Liberal theism is the philosophical and religious belief in the existence of a deity without adhering to an established religion.

The exact definition is debatable. Liberal theists often believe that, "all religions lead to the truth." Liberal theists are often influenced by the beliefs in their culture. For example, a liberal theist in the United States is likely to have beliefs strongly influenced by Christianity. It can also be said that all religions began as a form of liberal theism.

Liberal theists are more likely to be proponents of moral relativism than moral absolutism. They often claim that there are no black and white concepts, but instead only subjective beliefs. Liberal theism should not be confused with Liberation Theology.

Liberalism can also exist in established religions, such as Christianity, Judaism, or Islam.

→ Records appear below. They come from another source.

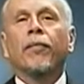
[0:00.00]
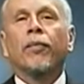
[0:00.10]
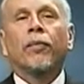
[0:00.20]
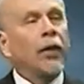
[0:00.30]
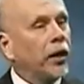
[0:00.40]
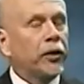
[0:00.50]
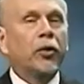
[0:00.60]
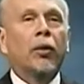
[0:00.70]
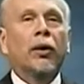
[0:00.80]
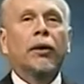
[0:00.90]
Not the
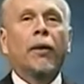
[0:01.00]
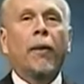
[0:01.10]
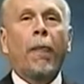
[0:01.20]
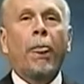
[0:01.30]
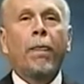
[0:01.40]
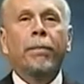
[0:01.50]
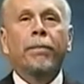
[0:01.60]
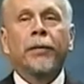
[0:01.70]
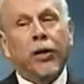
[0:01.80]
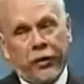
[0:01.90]
door.
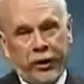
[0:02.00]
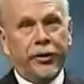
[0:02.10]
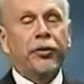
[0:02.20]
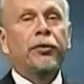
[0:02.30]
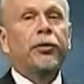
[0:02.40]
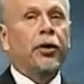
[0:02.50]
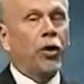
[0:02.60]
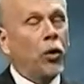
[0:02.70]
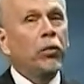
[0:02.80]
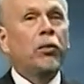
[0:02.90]
That's how you get to
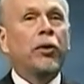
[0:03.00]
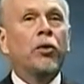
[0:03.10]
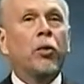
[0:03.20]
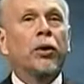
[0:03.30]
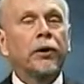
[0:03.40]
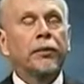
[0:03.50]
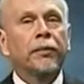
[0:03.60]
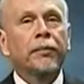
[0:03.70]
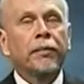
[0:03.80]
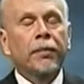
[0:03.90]
know the door.
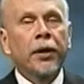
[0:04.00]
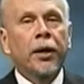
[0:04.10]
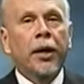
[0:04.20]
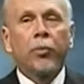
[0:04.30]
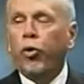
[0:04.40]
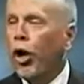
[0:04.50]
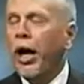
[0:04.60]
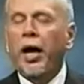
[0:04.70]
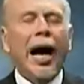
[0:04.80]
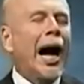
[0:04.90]

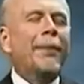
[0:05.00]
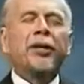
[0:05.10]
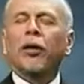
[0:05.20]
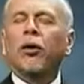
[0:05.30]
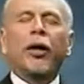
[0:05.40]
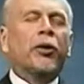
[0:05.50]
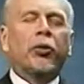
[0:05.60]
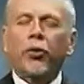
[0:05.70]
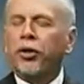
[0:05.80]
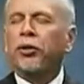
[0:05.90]
Prayer, absolutely
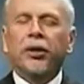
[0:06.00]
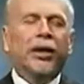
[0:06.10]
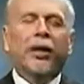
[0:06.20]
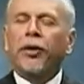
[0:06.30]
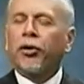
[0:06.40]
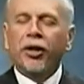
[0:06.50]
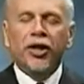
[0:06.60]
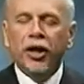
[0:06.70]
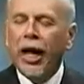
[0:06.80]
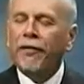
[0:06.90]
crucial to live a
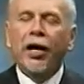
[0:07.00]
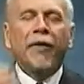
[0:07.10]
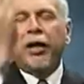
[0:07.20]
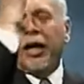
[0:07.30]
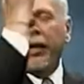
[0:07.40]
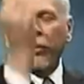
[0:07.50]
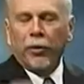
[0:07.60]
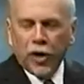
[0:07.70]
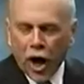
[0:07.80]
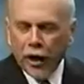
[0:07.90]
Christian life. You have to connect with
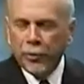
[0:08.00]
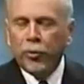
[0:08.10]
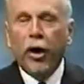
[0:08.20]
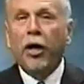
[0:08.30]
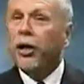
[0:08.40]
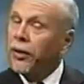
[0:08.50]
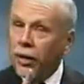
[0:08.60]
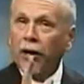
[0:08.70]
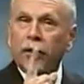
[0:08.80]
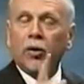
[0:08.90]
God in prayer,
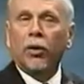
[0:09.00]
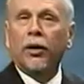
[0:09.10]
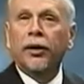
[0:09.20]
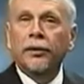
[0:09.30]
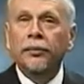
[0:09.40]
not the door.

A key aspect of Liberal Theism is the idea that classical theism can be modified. This means a Liberal Christian may not, for example, conform entirely to the description of God in the Bible. He/she would say that we can redefine God. They generally argue that people 2,000 years ago did not necessarily have the correct idea.

Christians who subscribe to liberal theism do not believe the Bible to be inerrant, either on scientific, theological, or moral topics.

Liberal Theism can be seen as a response to the problem of evil argument against the existence of God. The problem of evil suggests that an "all good" and "all powerful" God could not possibly endorse or allow evil actions to occur, for example, the Holocaust. A liberal theist may suggest that perhaps God is not all powerful, that perhaps God is just the "most powerful". That is, that God cannot control some things. This allows for us to say that humans can use their own innate reason to act in an evil way.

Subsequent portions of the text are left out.